_WHAT YOU ARE ASKED TO DO_
Retype the data that follows line by line, exactly, and leave its pictures out.

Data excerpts

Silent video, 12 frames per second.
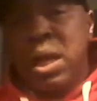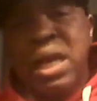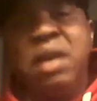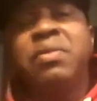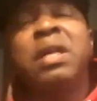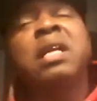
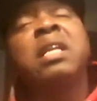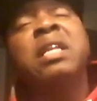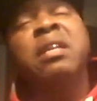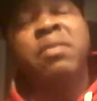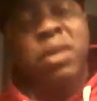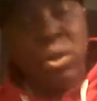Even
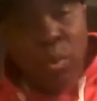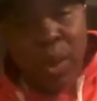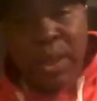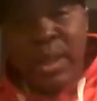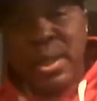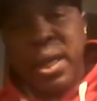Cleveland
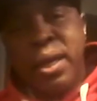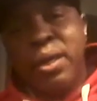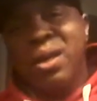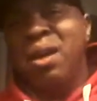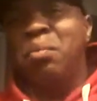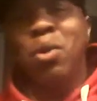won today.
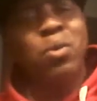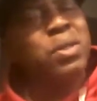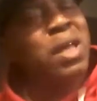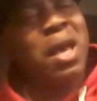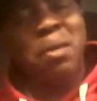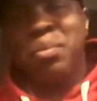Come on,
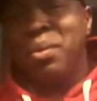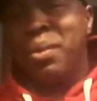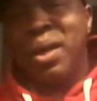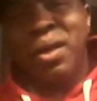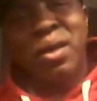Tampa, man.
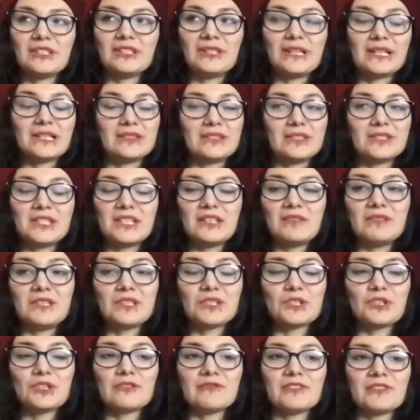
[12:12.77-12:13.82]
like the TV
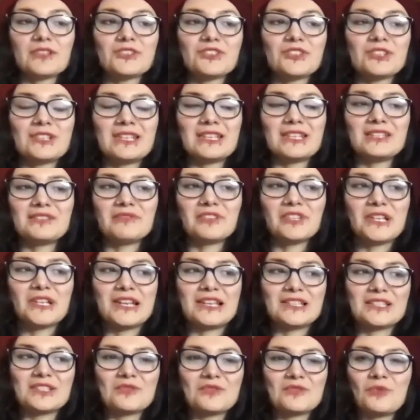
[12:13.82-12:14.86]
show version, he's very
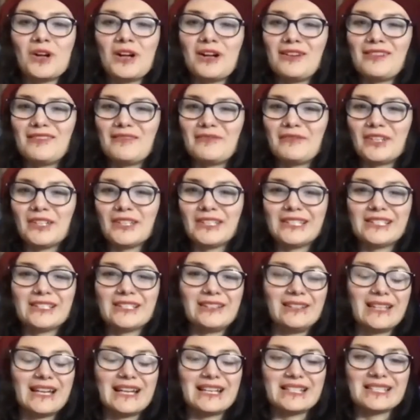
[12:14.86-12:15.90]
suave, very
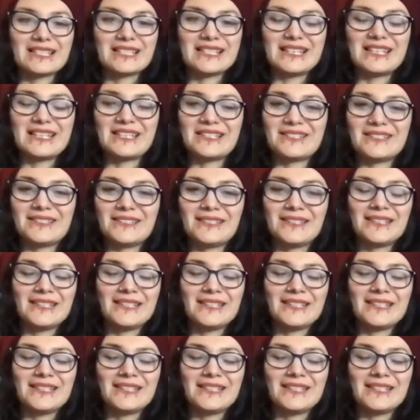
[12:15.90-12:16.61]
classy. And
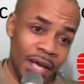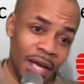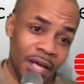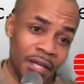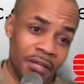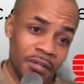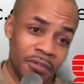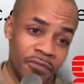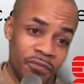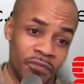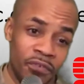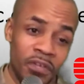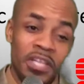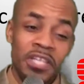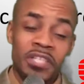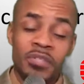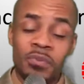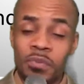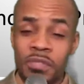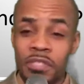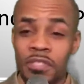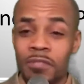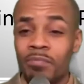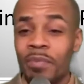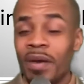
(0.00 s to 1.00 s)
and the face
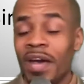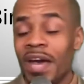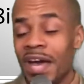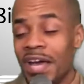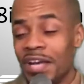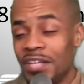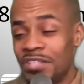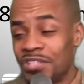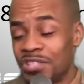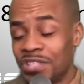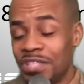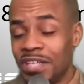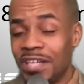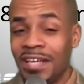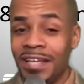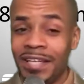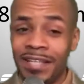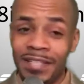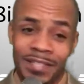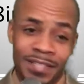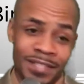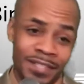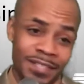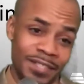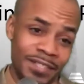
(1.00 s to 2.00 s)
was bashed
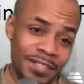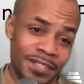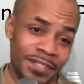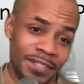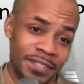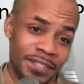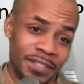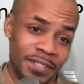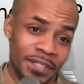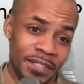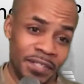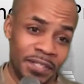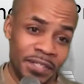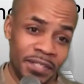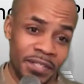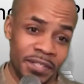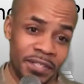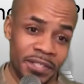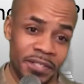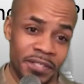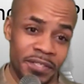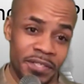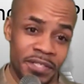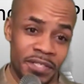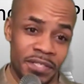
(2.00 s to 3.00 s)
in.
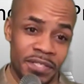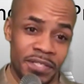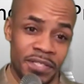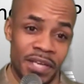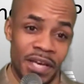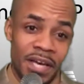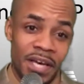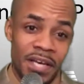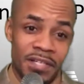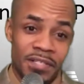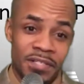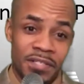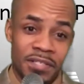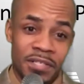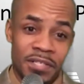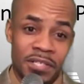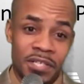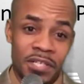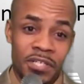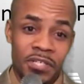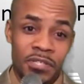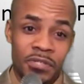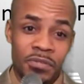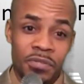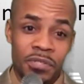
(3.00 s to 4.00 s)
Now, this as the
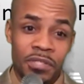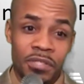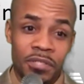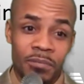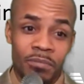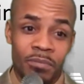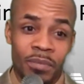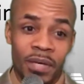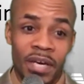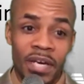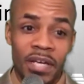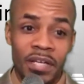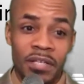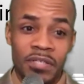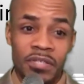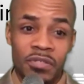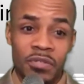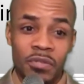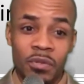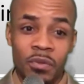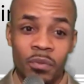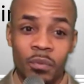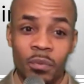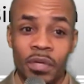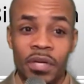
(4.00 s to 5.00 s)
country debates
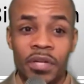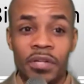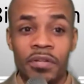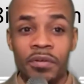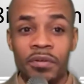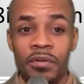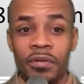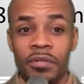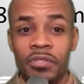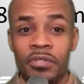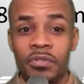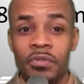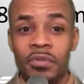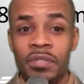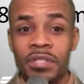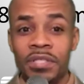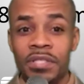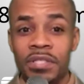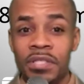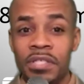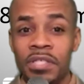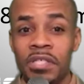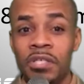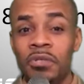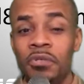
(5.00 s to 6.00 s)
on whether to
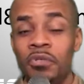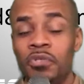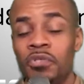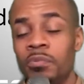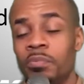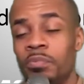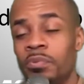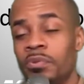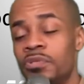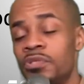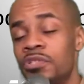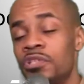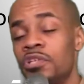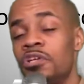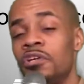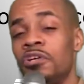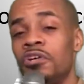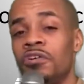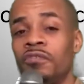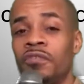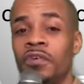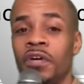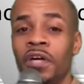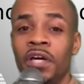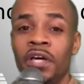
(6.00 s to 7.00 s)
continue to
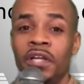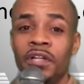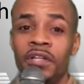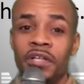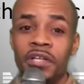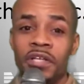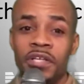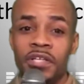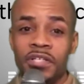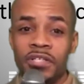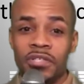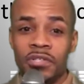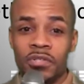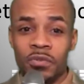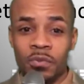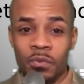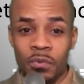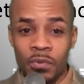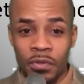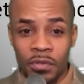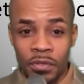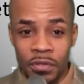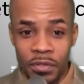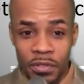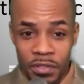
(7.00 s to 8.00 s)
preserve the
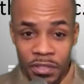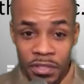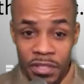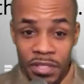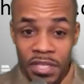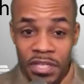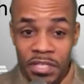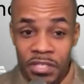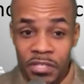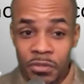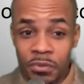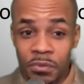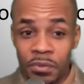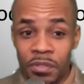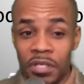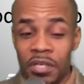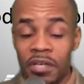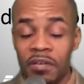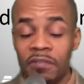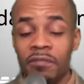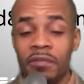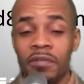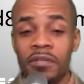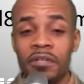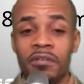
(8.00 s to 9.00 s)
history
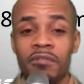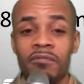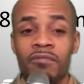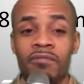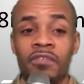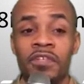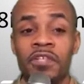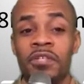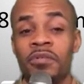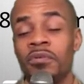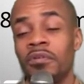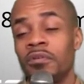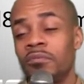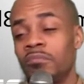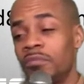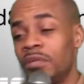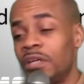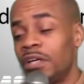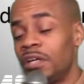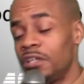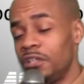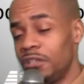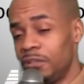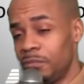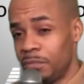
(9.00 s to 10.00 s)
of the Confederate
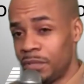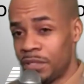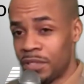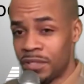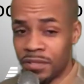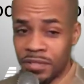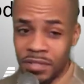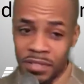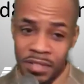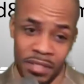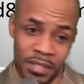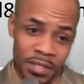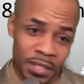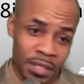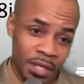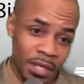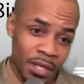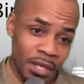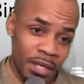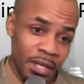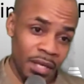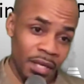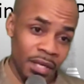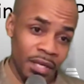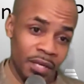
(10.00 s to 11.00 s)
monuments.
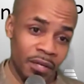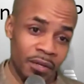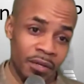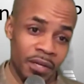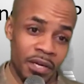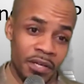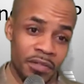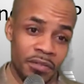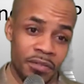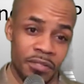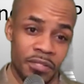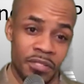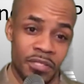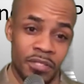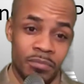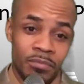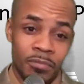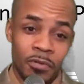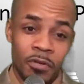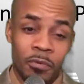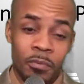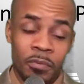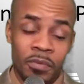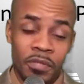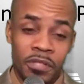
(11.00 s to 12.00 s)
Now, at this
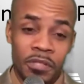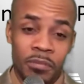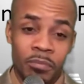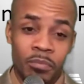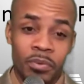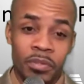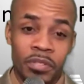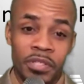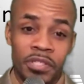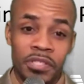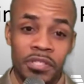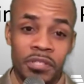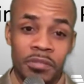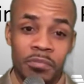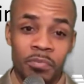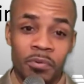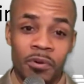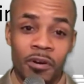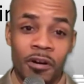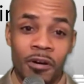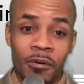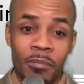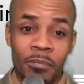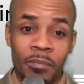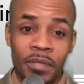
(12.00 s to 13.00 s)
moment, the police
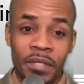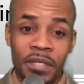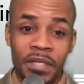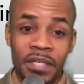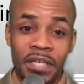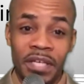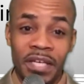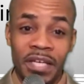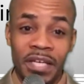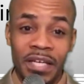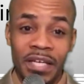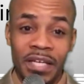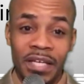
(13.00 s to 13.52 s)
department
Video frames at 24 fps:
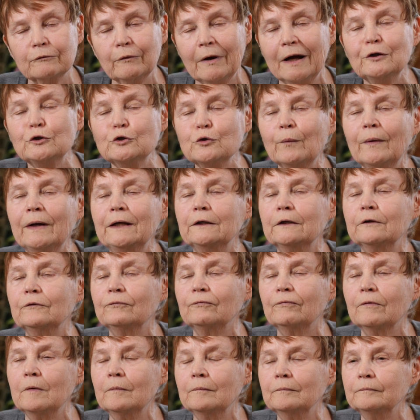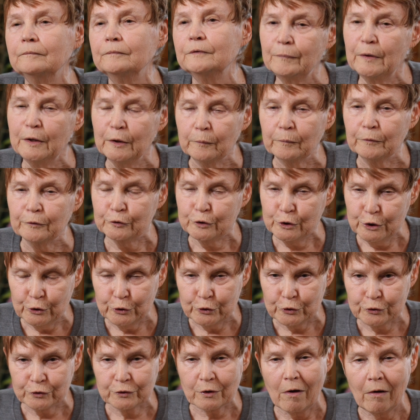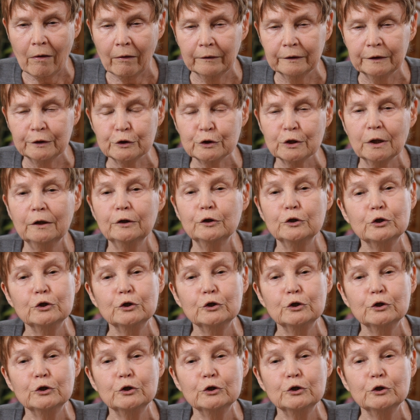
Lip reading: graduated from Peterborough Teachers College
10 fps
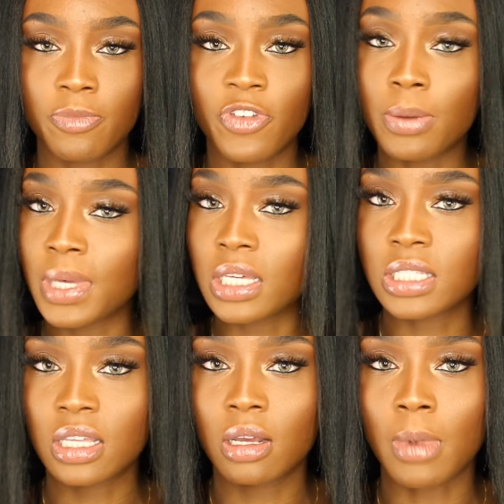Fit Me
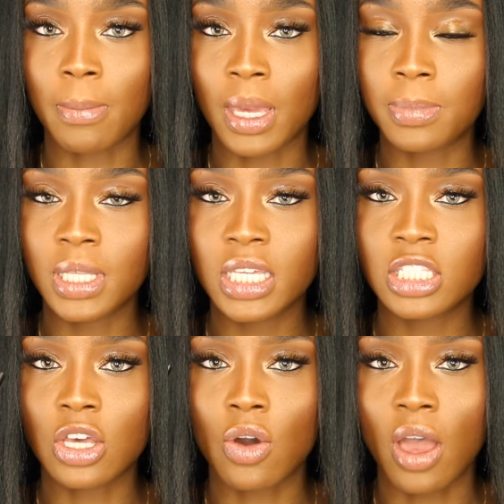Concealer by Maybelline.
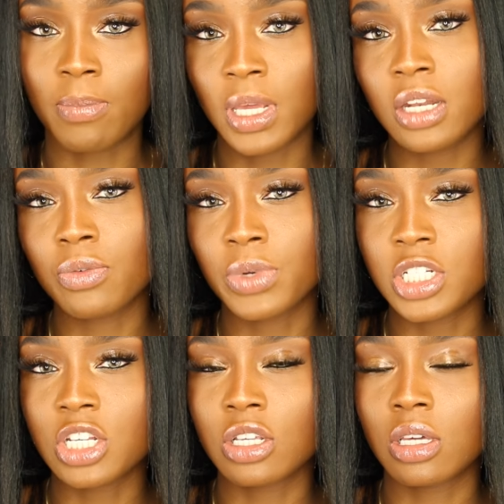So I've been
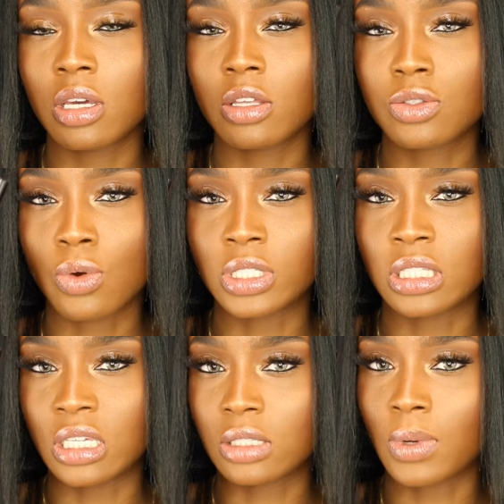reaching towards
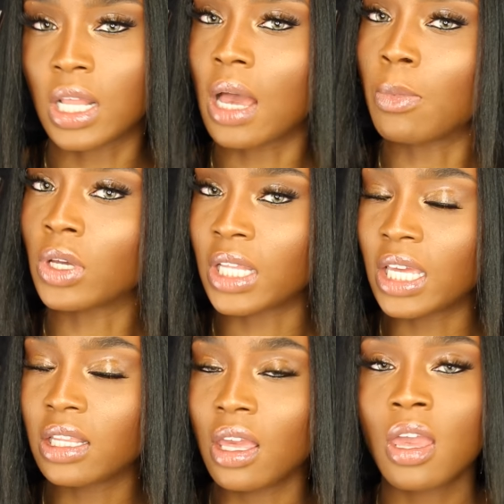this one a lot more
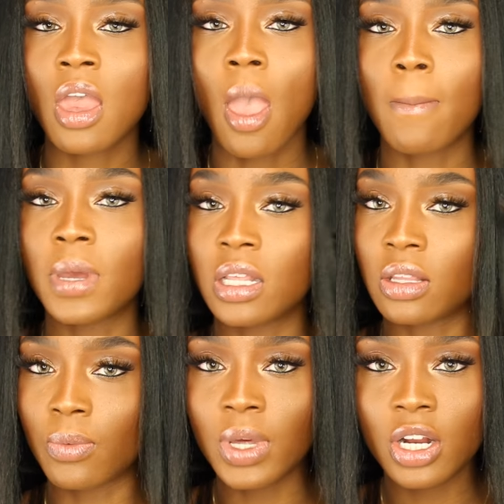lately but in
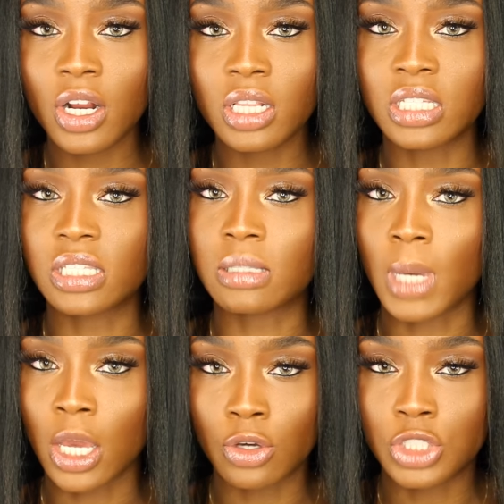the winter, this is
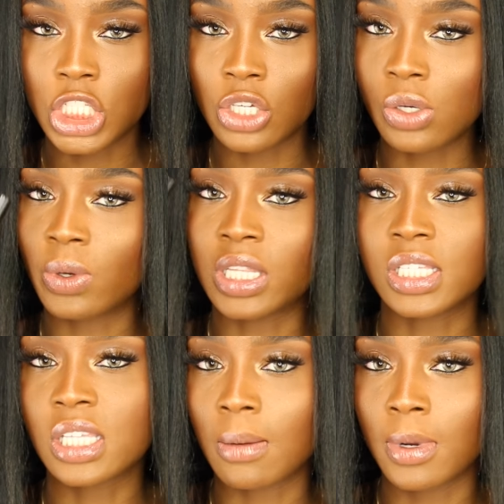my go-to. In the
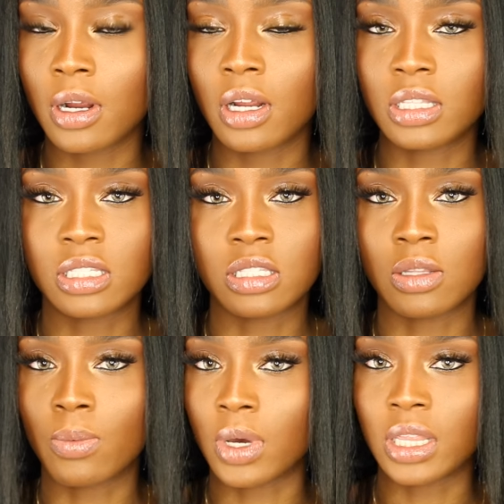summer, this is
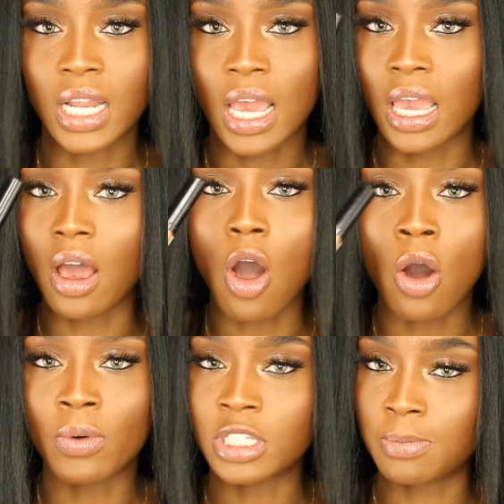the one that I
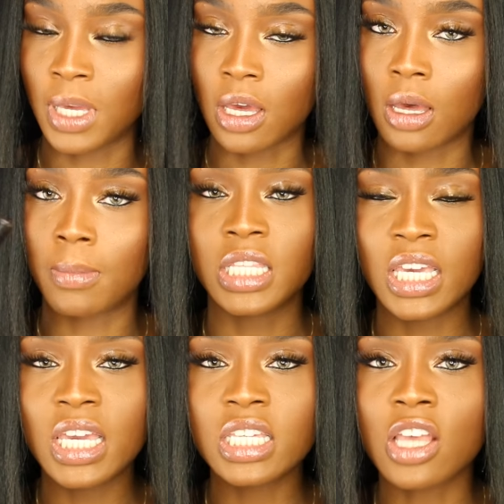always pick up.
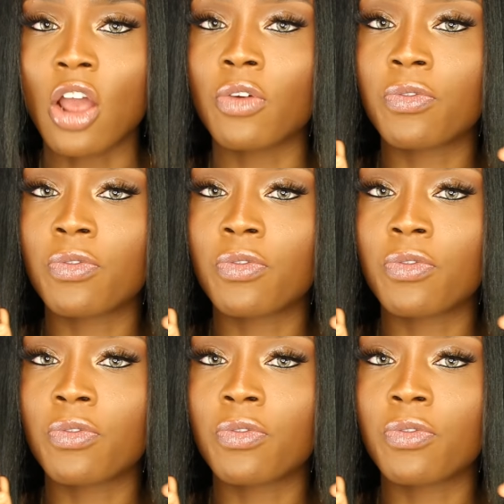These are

_ANSWER SPACE_
Silent video, 12 frames per second.
Even
Cleveland
won today.
Come on,
Tampa, man.
[12:12.77-12:13.82]
like the TV
[12:13.82-12:14.86]
show version, he's very
[12:14.86-12:15.90]
suave, very
[12:15.90-12:16.61]
classy. And
(0.00 s to 1.00 s)
and the face
(1.00 s to 2.00 s)
was bashed
(2.00 s to 3.00 s)
in.
(3.00 s to 4.00 s)
Now, this as the
(4.00 s to 5.00 s)
country debates
(5.00 s to 6.00 s)
on whether to
(6.00 s to 7.00 s)
continue to
(7.00 s to 8.00 s)
preserve the
(8.00 s to 9.00 s)
history
(9.00 s to 10.00 s)
of the Confederate
(10.00 s to 11.00 s)
monuments.
(11.00 s to 12.00 s)
Now, at this
(12.00 s to 13.00 s)
moment, the police
(13.00 s to 13.52 s)
department
Video frames at 24 fps:
Lip reading: graduated from Peterborough Teachers College
10 fps
Fit Me
Concealer by Maybelline.
So I've been
reaching towards
this one a lot more
lately but in
the winter, this is
my go-to. In the
summer, this is
the one that I
always pick up.
These are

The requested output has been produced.